FIG. 4, labeled as prior art, illustrates one way to obtain a modulated light beam. A laser 401 produces a light beam 403 that passes through a modulator 402 to produce a modulated light beam 107. Those skilled in the art of optoelectronics know of many devices that can modulate light beams or laser beams.
FIG. 5, labeled as prior art, illustrates another way to obtain a modulated light beam. A laser diode 501 can produce a modulated light beam 107 directly without the need for a separate modulator such as the modulator 402 of FIG. 4.
In the example above, a laser printer produced 600 scan lines per inch at a process speed of 10 inches per second. One technique to produce a higher process speed is to sweep the laser at a higher rate across the photoreceptor. Another solution is to produce many scan lines concurrently. Producing many scan lines concurrently requires many modulated light beams.

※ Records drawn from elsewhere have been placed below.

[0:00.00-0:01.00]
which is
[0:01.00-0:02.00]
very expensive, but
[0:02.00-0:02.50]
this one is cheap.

FIG. 6, labeled as prior art, illustrates one way to obtain multiple light beams. A source light beam 601 passes into a splitter 602 that splits it into numerous light beams 403. Those skilled in the art of optics know of many devices and combinations of devices for use as a splitter 602. The numerous light beams 403 can then each be modulated individually. In some applications, it can be advantageous to modulate the source light beam 601 such that it is split into numerous modulated light beams. Using numerous laser diodes or similar subassemblies can also produce numerous modulated light beams.

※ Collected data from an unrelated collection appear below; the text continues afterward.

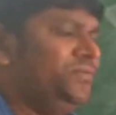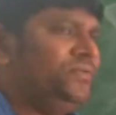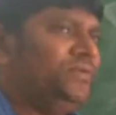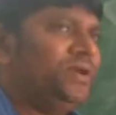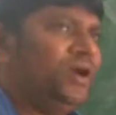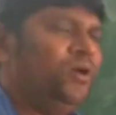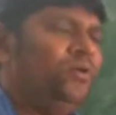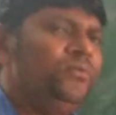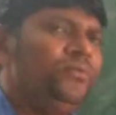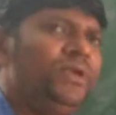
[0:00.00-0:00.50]

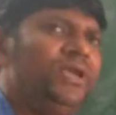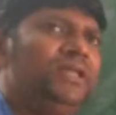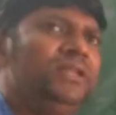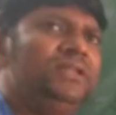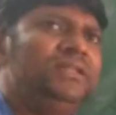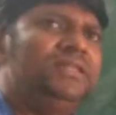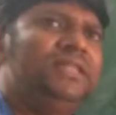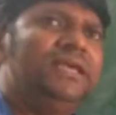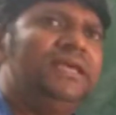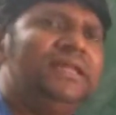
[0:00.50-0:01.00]
how
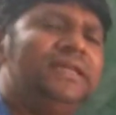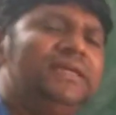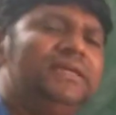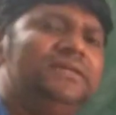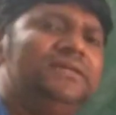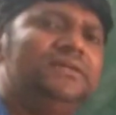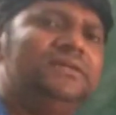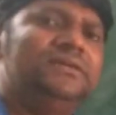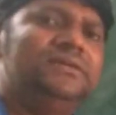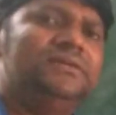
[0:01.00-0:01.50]
can the
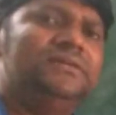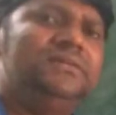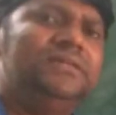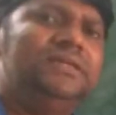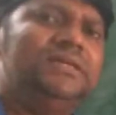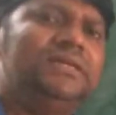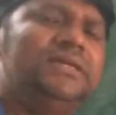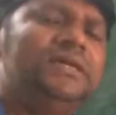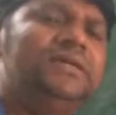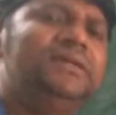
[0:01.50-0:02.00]

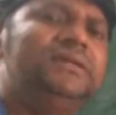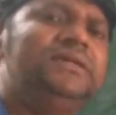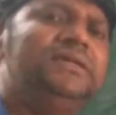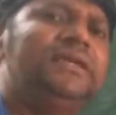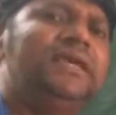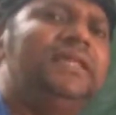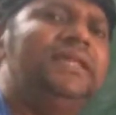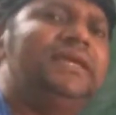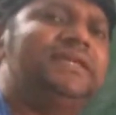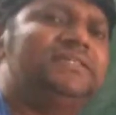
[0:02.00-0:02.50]
country
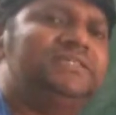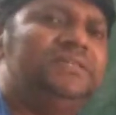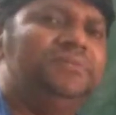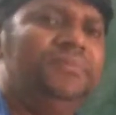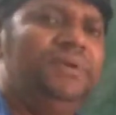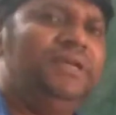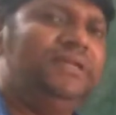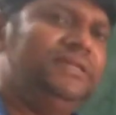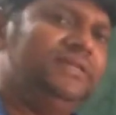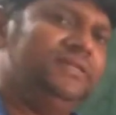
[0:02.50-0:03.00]
can
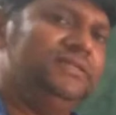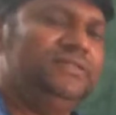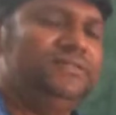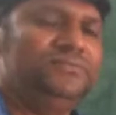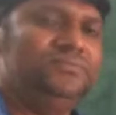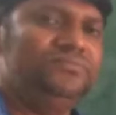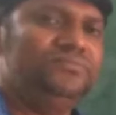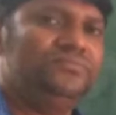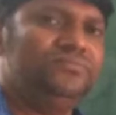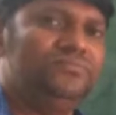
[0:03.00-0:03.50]
estimate
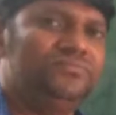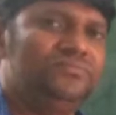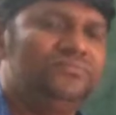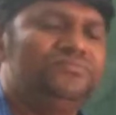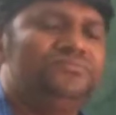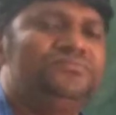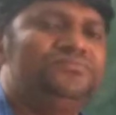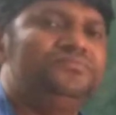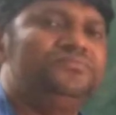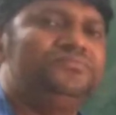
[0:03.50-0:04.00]
it?
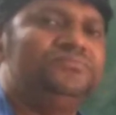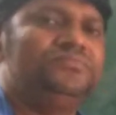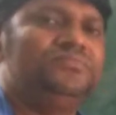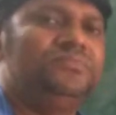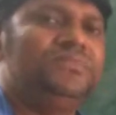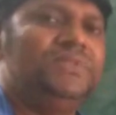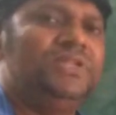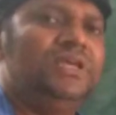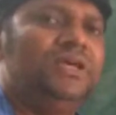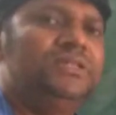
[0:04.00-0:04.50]

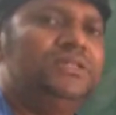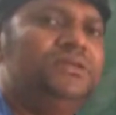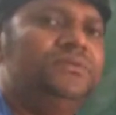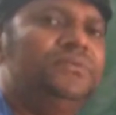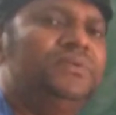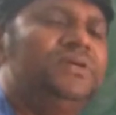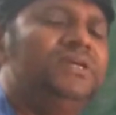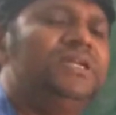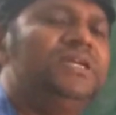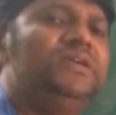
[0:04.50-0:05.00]
The
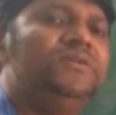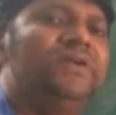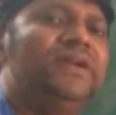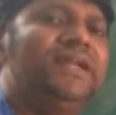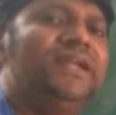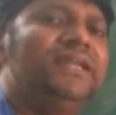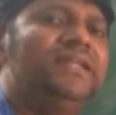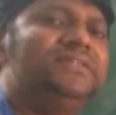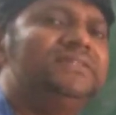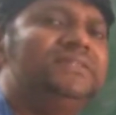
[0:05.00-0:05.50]
World
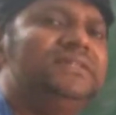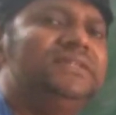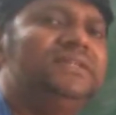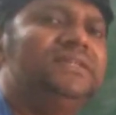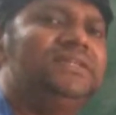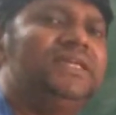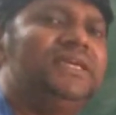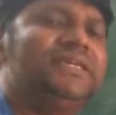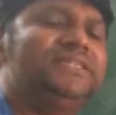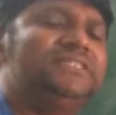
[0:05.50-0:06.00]
United
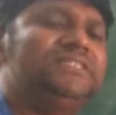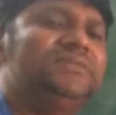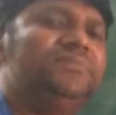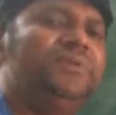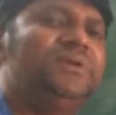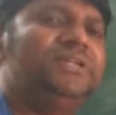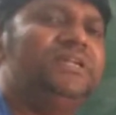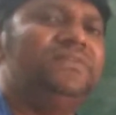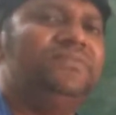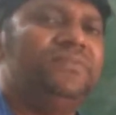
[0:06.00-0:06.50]
Nations
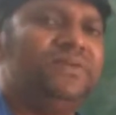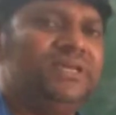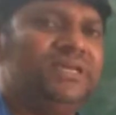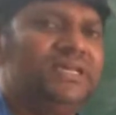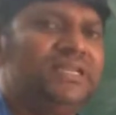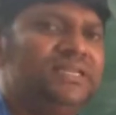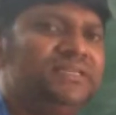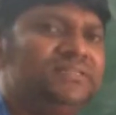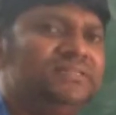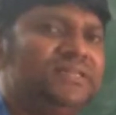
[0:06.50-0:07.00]
estimated
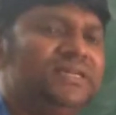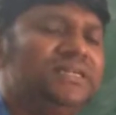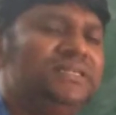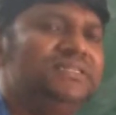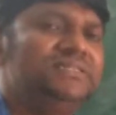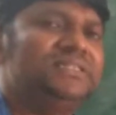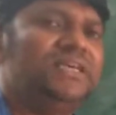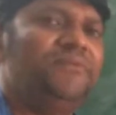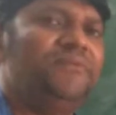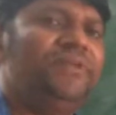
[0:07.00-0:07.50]
figure is
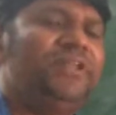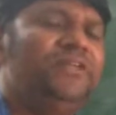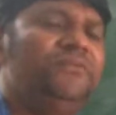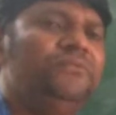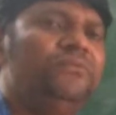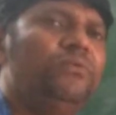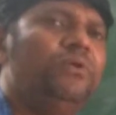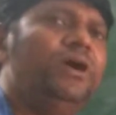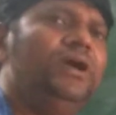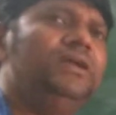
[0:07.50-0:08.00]
that
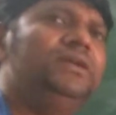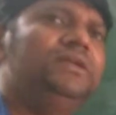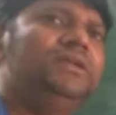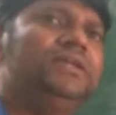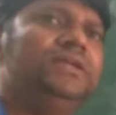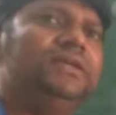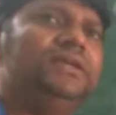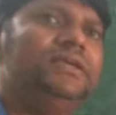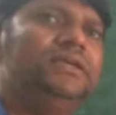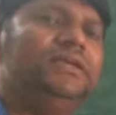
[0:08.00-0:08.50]

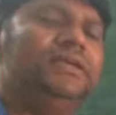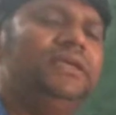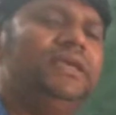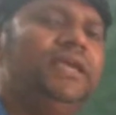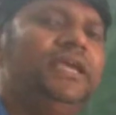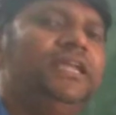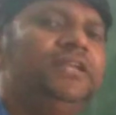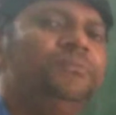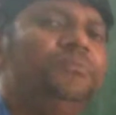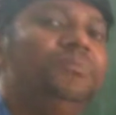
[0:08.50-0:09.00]

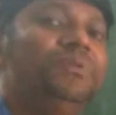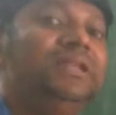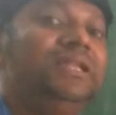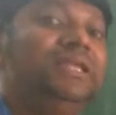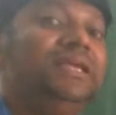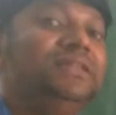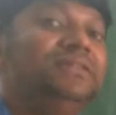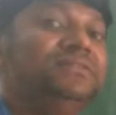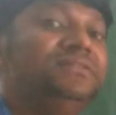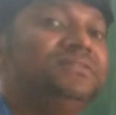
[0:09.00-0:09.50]
17.8
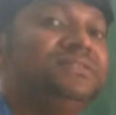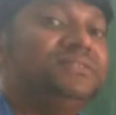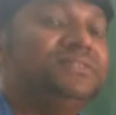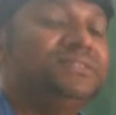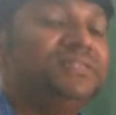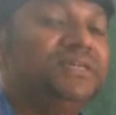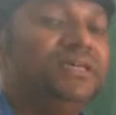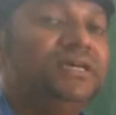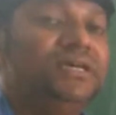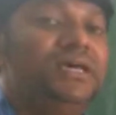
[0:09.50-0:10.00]
billion
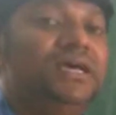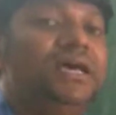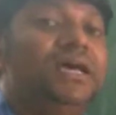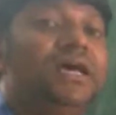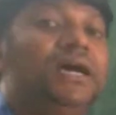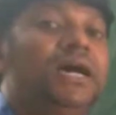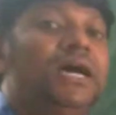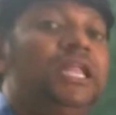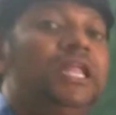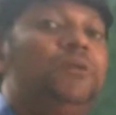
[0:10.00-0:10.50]

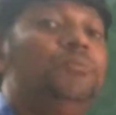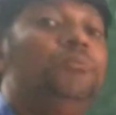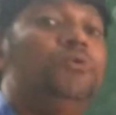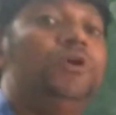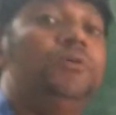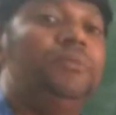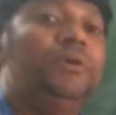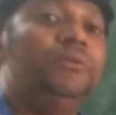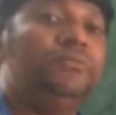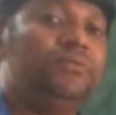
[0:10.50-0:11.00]

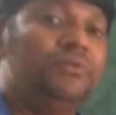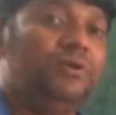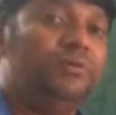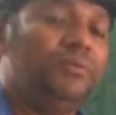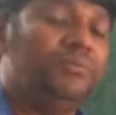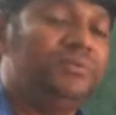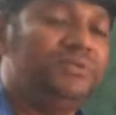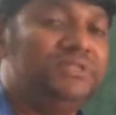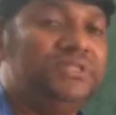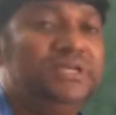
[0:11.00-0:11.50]
unemployment
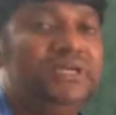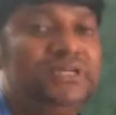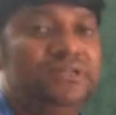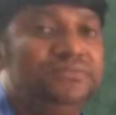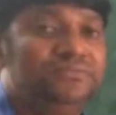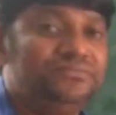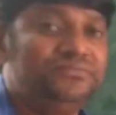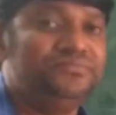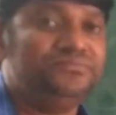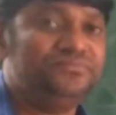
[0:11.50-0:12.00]
problem is there.
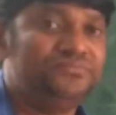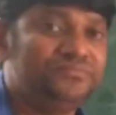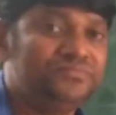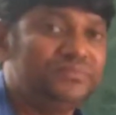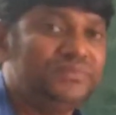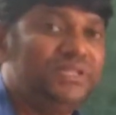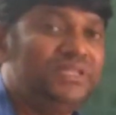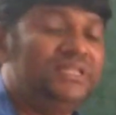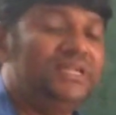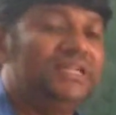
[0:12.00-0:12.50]

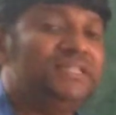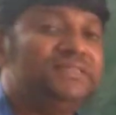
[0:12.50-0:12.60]
That is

FIG. 7, labeled as prior art, illustrates a motor polygon assembly (MPA) 108 causing numerous modulated light beams 107 to concurrently produce multiple scan lines 113 on a substrate 112. The MPA 108 is an optical element that has many facets arranged around a rotational axis. As the MPA spins, each facet reflects the modulated light beams 107 and causes them to scan across the substrate 112 creating scan lines 113. A new set of scan lines begins as each facet starts reflecting the modulated light beams 107. Advancing the substrate along the process direction controls the locations of the new scan lines.
As with any printed output machine, a xerographic engine can exhibit print density variation. One type of print density variation is banding perpendicular to the process path. Common sources of banding are irregularity in the facets of the MPA, vibrations of the MPA, improper rotation of the MPA, and variations in the spacing and intensity of a multiple beam MPA. The effect is that the light beams sweeping across the photoreceptor have varying intensities and spacings. The differences in the intensity and spacing cause differences in discharging of the photoreceptor surface and ultimately differences in amount of toner developed onto the photoreceptor and transferred and fused to the substrate. When the exposure subsystem is the source of the banding, the period of banding in scan lines is often a multiple of or a subharmonic of the number of facets in the polygon. For example, a MPA with 16 facets has a single facet that doesn't reflect as strongly as the others. If the MPA is reflecting a single light beam to produce a single scan line at a time, then the bad facet will less efficiently discharge the photoreceptor once every 16 lines, resulting in lighter development with the same period. If two light beams are reflected to produce two scan lines concurrently, then thirty good scan lines are followed by two bad scan lines in a repeating pattern.
A need therefore exists for systems and methods that can compensate for banding due to MPA issues. Such a goal can be accomplished by changing the intensity of the light beams on a facet-by-facet basis in a way that compensates the banding on the print.